Mais il pourrait y avoir des opportunités de repérer indirectement les signatures de ces gravitons.
L’une des stratégies que Vafa et ses collaborateurs poursuivent s’appuie sur des études cosmologiques à grande échelle qui tracent la répartition des galaxies et de la matière. Dans ces distributions, il pourrait y avoir « de petites différences dans le comportement de regroupement », a déclaré Obied, qui signaleraient la présence de gravitons sombres.
Lorsque les gravitons sombres plus lourds se désintègrent, ils produisent une paire de gravitons sombres plus clairs avec une masse combinée légèrement inférieure à celle de leur particule mère. La masse manquante est convertie en énergie cinétique (conformément à la formule d’Einstein, E = MC2), ce qui donne un petit coup de pouce aux gravitons nouvellement créés – une « vitesse de frappe » estimée à environ un dix millième de la vitesse de la lumière.
Ces vitesses de frappe, à leur tour, pourraient affecter la façon dont les galaxies se forment. Selon le modèle cosmologique standard, les galaxies commencent par un amas de matière dont l’attraction gravitationnelle attire davantage de matière. Mais les gravitons ayant une vitesse de frappe suffisante peuvent échapper à cette emprise gravitationnelle. Si tel est le cas, la galaxie résultante sera légèrement moins massive que ce que prédit le modèle cosmologique standard. Les astronomes peuvent rechercher cette différence.
Les observations récentes de la structure cosmique de l’enquête Kilo-Degree sont jusqu’à présent cohérentes avec la dimension sombre : une analyse des données de cette enquête placé une limite supérieure sur la vitesse du coup de pied qui était très proche de la valeur prédite par Obied et ses coauteurs. Un test plus rigoureux viendra du télescope spatial Euclid, lancé en juillet dernier.
Pendant ce temps, les physiciens prévoient également de tester l’idée de la dimension sombre en laboratoire. Si la gravité s’infiltre dans une dimension sombre mesurant 1 micron de diamètre, on pourrait, en principe, rechercher tout écart par rapport à la force gravitationnelle attendue entre deux objets séparés par cette même distance. Ce n’est pas une expérience facile à réaliser, a déclaré Armin Shayeghi, physicien de l’Académie autrichienne des sciences qui mène le test. Mais « il y a une raison simple pour laquelle nous devons faire cette expérience », a-t-il ajouté : nous ne saurons pas comment la gravité se comporte à des distances aussi proches tant que nous ne l’aurons pas regardé.
Le mesure la plus proche à ce jour—réalisé en 2020 à l’Université de Washington—impliquait une séparation de 52 microns entre deux corps de test. Le groupe autrichien espère atteindre à terme la plage du micron prévue pour la dimension sombre.
Bien que les physiciens trouvent la proposition de la dimension sombre intrigante, certains sont sceptiques quant à sa réussite. « Rechercher des dimensions supplémentaires grâce à des expériences plus précises est une chose très intéressante à faire », a déclaré Juan Maldacenaphysicien à l’Institute for Advanced Study, « même si je pense que la probabilité de les trouver est faible ».
Joseph Conlon, physicien à Oxford, partage ce scepticisme : « De nombreuses idées seraient importantes si elles étaient vraies, mais ne le sont probablement pas. C’est l’un d’eux. Les conjectures sur lesquelles il se fonde sont quelque peu ambitieuses, et je pense que les preuves actuelles sont plutôt faibles. »

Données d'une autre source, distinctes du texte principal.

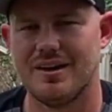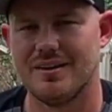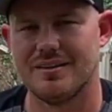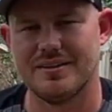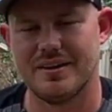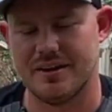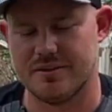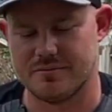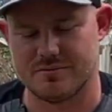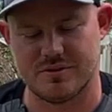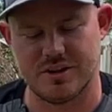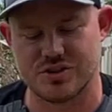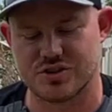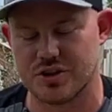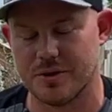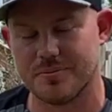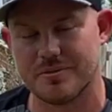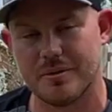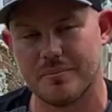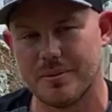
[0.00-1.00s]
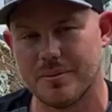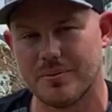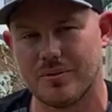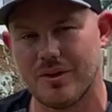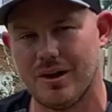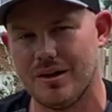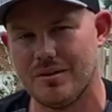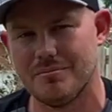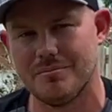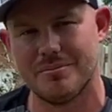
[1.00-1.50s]
It trips some
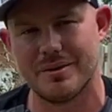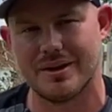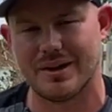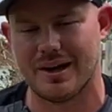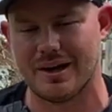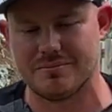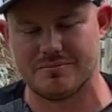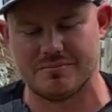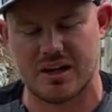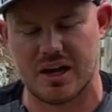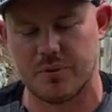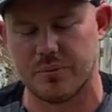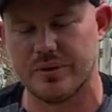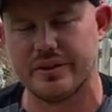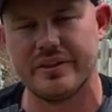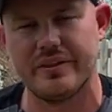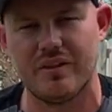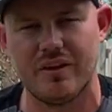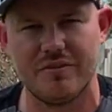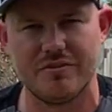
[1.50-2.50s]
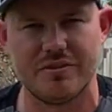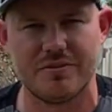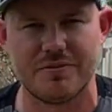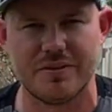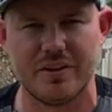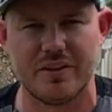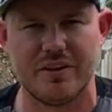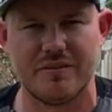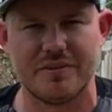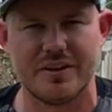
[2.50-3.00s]
people up, but I really love the
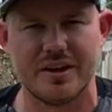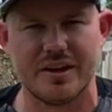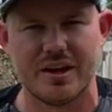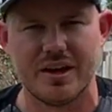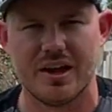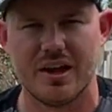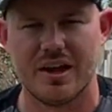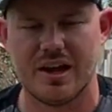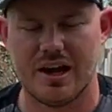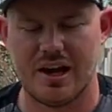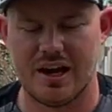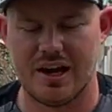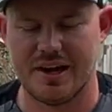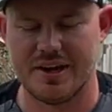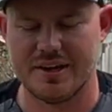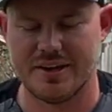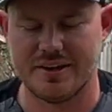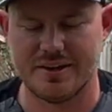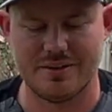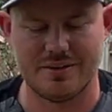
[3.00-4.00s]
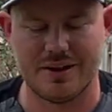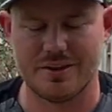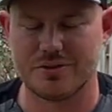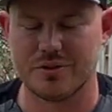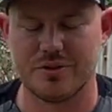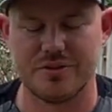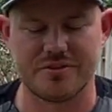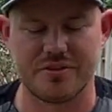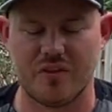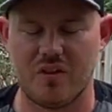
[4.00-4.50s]
feel of it. I
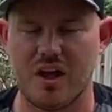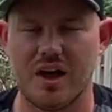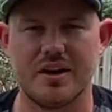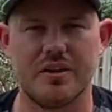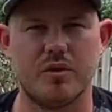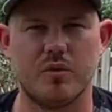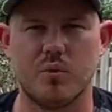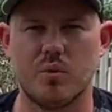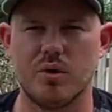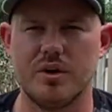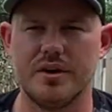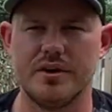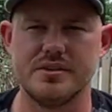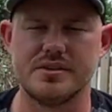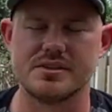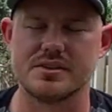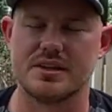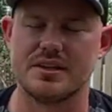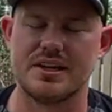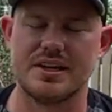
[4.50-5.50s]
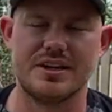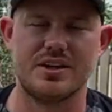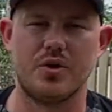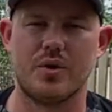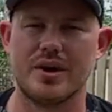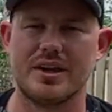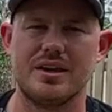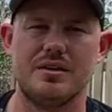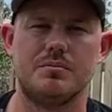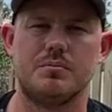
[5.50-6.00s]
throw this a lot in the woods. I
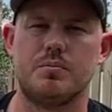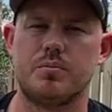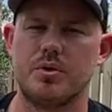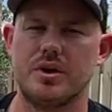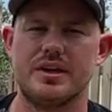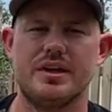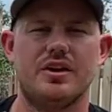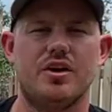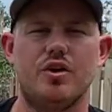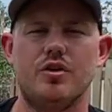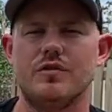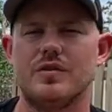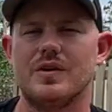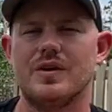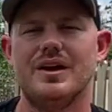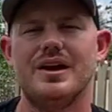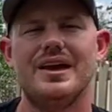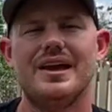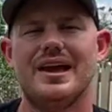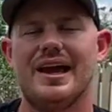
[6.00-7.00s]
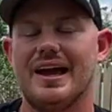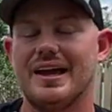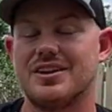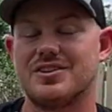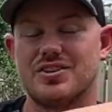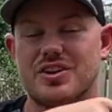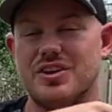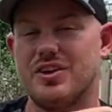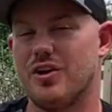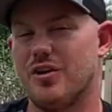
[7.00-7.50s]
know I can bring it over, I can
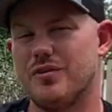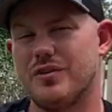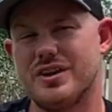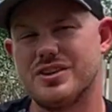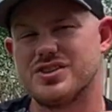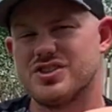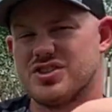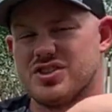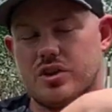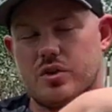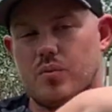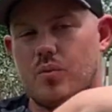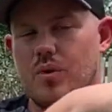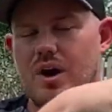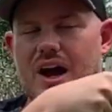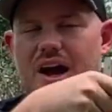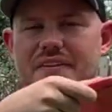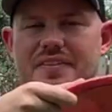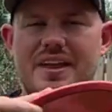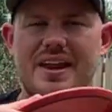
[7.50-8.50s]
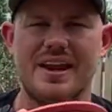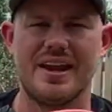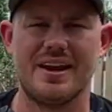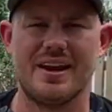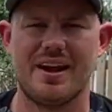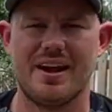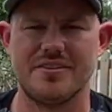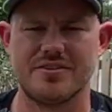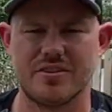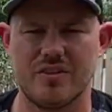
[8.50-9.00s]
turn it over and it's just gonna ride that
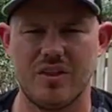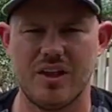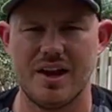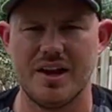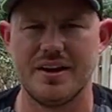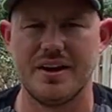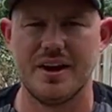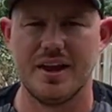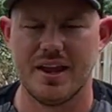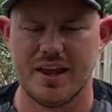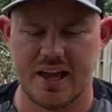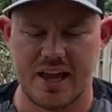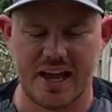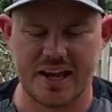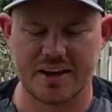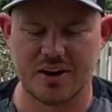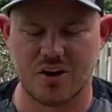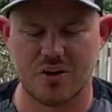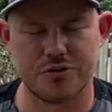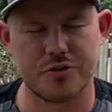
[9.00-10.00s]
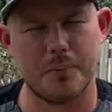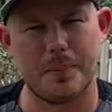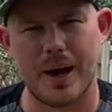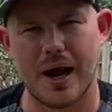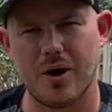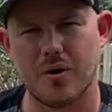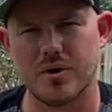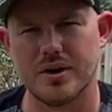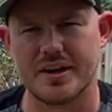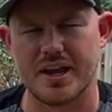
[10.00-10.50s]
Anheuser line. I can also
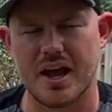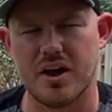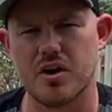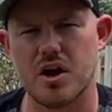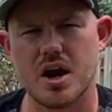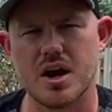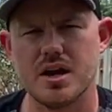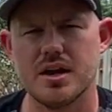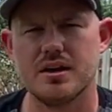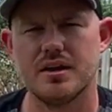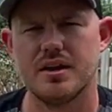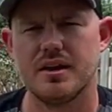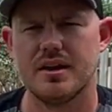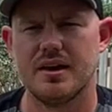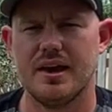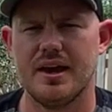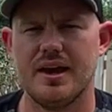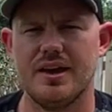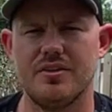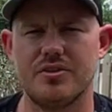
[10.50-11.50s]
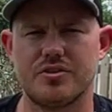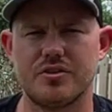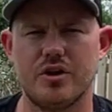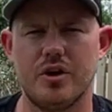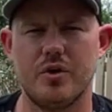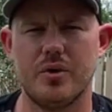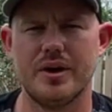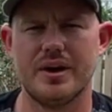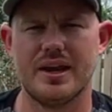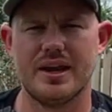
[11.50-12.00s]
power down on it and
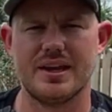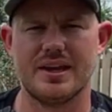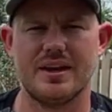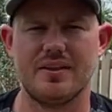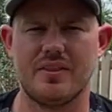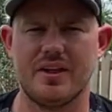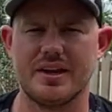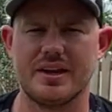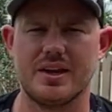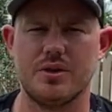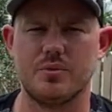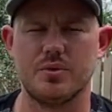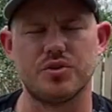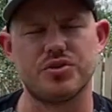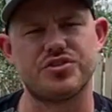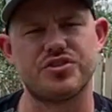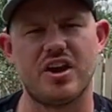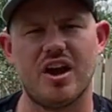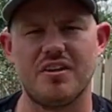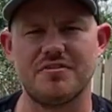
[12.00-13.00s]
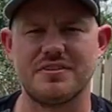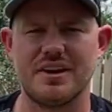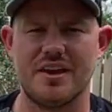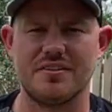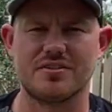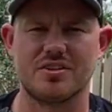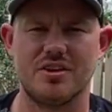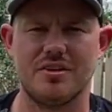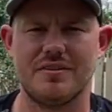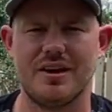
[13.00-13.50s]
throw it and get like a real soft
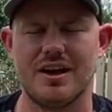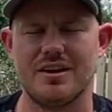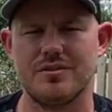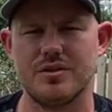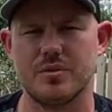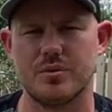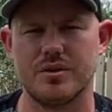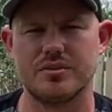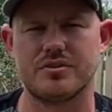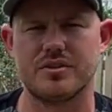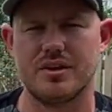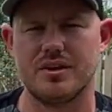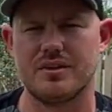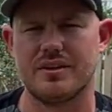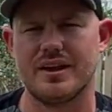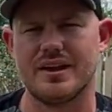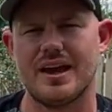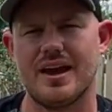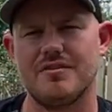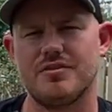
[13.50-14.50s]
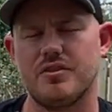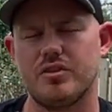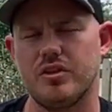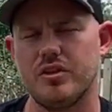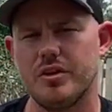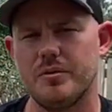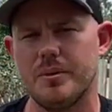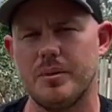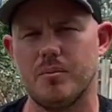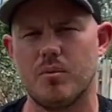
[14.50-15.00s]
S-curve out of it where it's gonna like have a
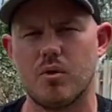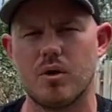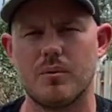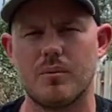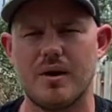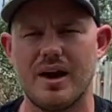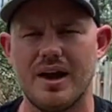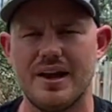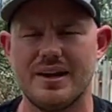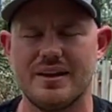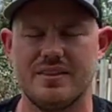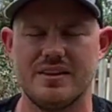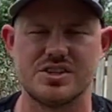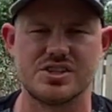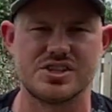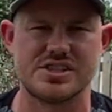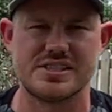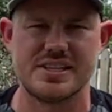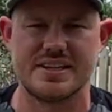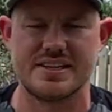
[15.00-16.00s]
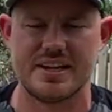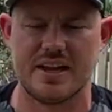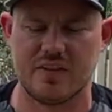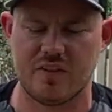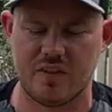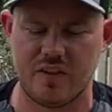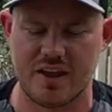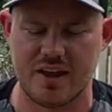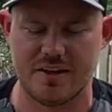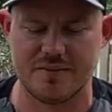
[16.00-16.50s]
little bit more right and then just set
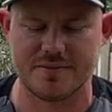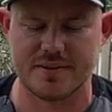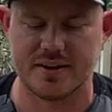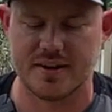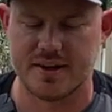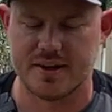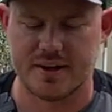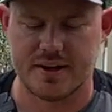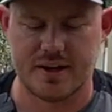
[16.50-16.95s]
down left.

Bien sûr, le poids de la preuve peut changer, c’est pourquoi nous faisons des expériences en premier lieu. La proposition de la dimension sombre, si elle est étayée par les tests à venir, a le potentiel de nous rapprocher de la compréhension de ce qu’est la matière noire, comment elle est liée à l’énergie noire et à la gravité, et pourquoi la gravité semble faible par rapport aux autres forces connues. « Les théoriciens essaient toujours de « relier ensemble ». La dimension sombre est l’une des idées les plus prometteuses que j’ai entendues dans cette direction », a déclaré Gopakumar.
Mais ironiquement, la seule chose que l’hypothèse de la dimension sombre ne peut pas expliquer, c’est pourquoi la constante cosmologique est si incroyablement petite – un fait déroutant qui a essentiellement déclenché toute cette ligne d’enquête. « C’est vrai que ce programme n’explique pas ce fait », a admis Vafa. « Mais ce que nous pouvons dire, à partir de ce scénario, c’est que si lambda est petite – et vous en expliquez les conséquences – tout un ensemble de choses étonnantes pourraient se mettre en place. »
Histoire originale réimprimé avec la permission de Magazine Quanta, une publication éditorialement indépendante du Fondation Simons dont la mission est d’améliorer la compréhension publique de la science en couvrant les développements et les tendances de la recherche en mathématiques et en sciences physiques et de la vie.